製造業の「稼ぐDX」に向けた戦略を立案するための5つのプロセスサブスクで稼ぐ製造業のソフトウェア新時代(9)(2/3 ページ)

» 2021年02月26日 10時00分 公開

2.ビジョンを描く

イメージ ※図はイメージです

 モノの売れない時代にいかにハードウェアを売っていくか? というような、既存のビジネスの延長は既に通用しない時代だ。こうした市場の状況を踏まえた上で、ビジョンを明確に描いていくことになる。市場の中でどのような存在となるか、ビジネスを通して何を成し遂げるのか、社会に対してどのような貢献をするのか、中長期的な視点でビジネスの姿を描く。

 近年、顕著に増えているのは、ハードウェアとソフトウェアを完全に切り離して、ソフトウェアによる付加価値で顧客満足度を追求していこうという企業だ。
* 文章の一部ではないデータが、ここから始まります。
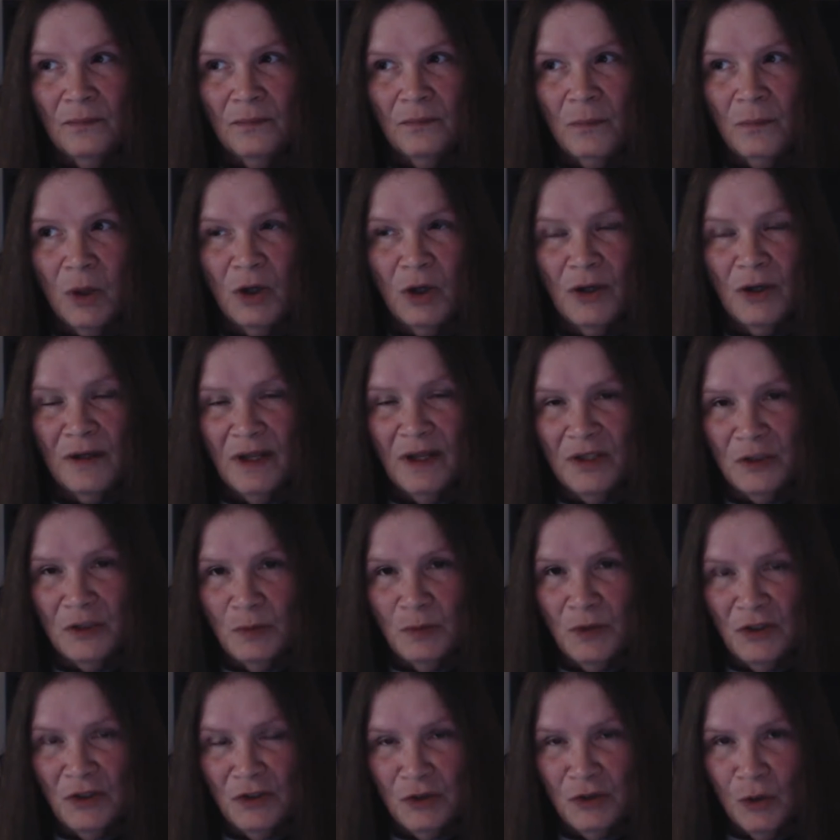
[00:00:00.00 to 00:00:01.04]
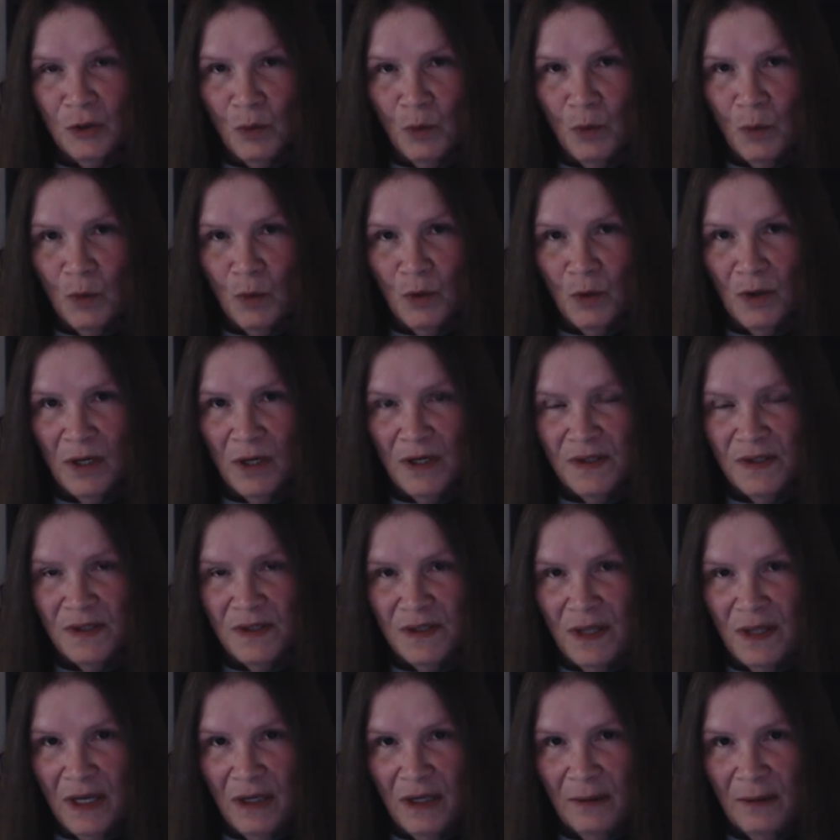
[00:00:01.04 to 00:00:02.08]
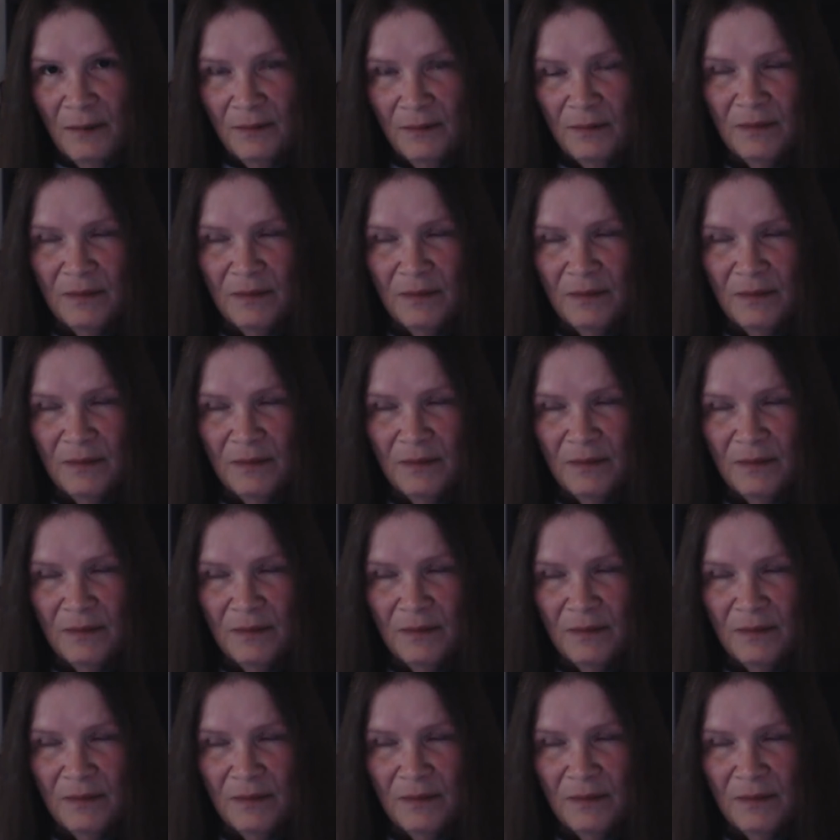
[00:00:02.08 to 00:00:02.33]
Part of that spiritual war is them,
ソフトウェアによって、ハードウェアの陳腐化を防ぐことも、逆に意図的に早めることも可能だ。ハードウェアでもうけにくく、ソフトウェアで高収益が得られるような戦略を仕掛けて市場に存在感を示すこともできる。

 今までハードウェアに搭載されて無償だったソフトウェアを有償化して、利益率を高めていくためには、ソフトウェアによって製品とサービスがどのように進化して、顧客はどのような価値と顧客体験を得られるか、そのビジョンを描くことができるかどうかがビジネスの成功の鍵を握っている。

3.戦略を立案する

イメージ ※図はイメージです

 描いたビジョンを目標として掲げてどのようにして実現させていくのか、ここで戦略に移ることになる。ビジョンを実現させるためには何を行うことが必要で、どのような顧客にどのようなビジネスモデルを実現させるのか、製品とサービスはどのように利用されるものなのかを、具体的な戦略に掘り下げていく。

 例えば、以下のような項目が考えられるだろう。

  • 現在はどのようなソフトウェアの販売をしていて、今後はどのようにして販売していくのか
  • ソフトウェアからどのような顧客体験を提供して価値とするのか
  • ソフトウェアはどのような価格体系にするのか。サブスクリプションなのか、使用量に応じた課金なのか
  • 検討しているビジネスモデルは本当に理にかなったモデルなのか
  • 端末やデバイス単位で課金するのか、利用者数に対して課金するのか
  • ソフトウェアを機能別に分けて、それぞれの機能はどのような価格帯に設定するのか
  • 新しい機能はオプションとしてどのような価格体系で提供するのか
  • ソフトウェアはハードウェアに最初から搭載されているのか、別途入手するのか
  • 顧客はソフトウェアをどこから入手して、機能を有効化するのか
  • 顧客が機能を評価する場合に、どのような手順で評価できるようになるのか
  • ソフトウェアはどのような手順でアップデートするのか
  • オンラインなのかオフラインなのかなど、どのような稼働環境でソフトウェアは利用されるのか
  • どのようなデータをどのように収集して、何を知るために分析していくのか
  • 顧客が購入してからどのようなプロセスを経て注文処理を行うのか
  • ソフトウェアの追加購入やアップグレード、メンテナンス、契約の更新といったプロセスはどのようにして行うのか
  • ソフトウェアの不正使用に対する脅威はどのようなもので、何を守るのか

 主に検討する内容は、ビジネスモデルと運用プロセス、そしてセキュリティがテーマとなる。これらを検討して具体的なビジネスの全体像を構築していく。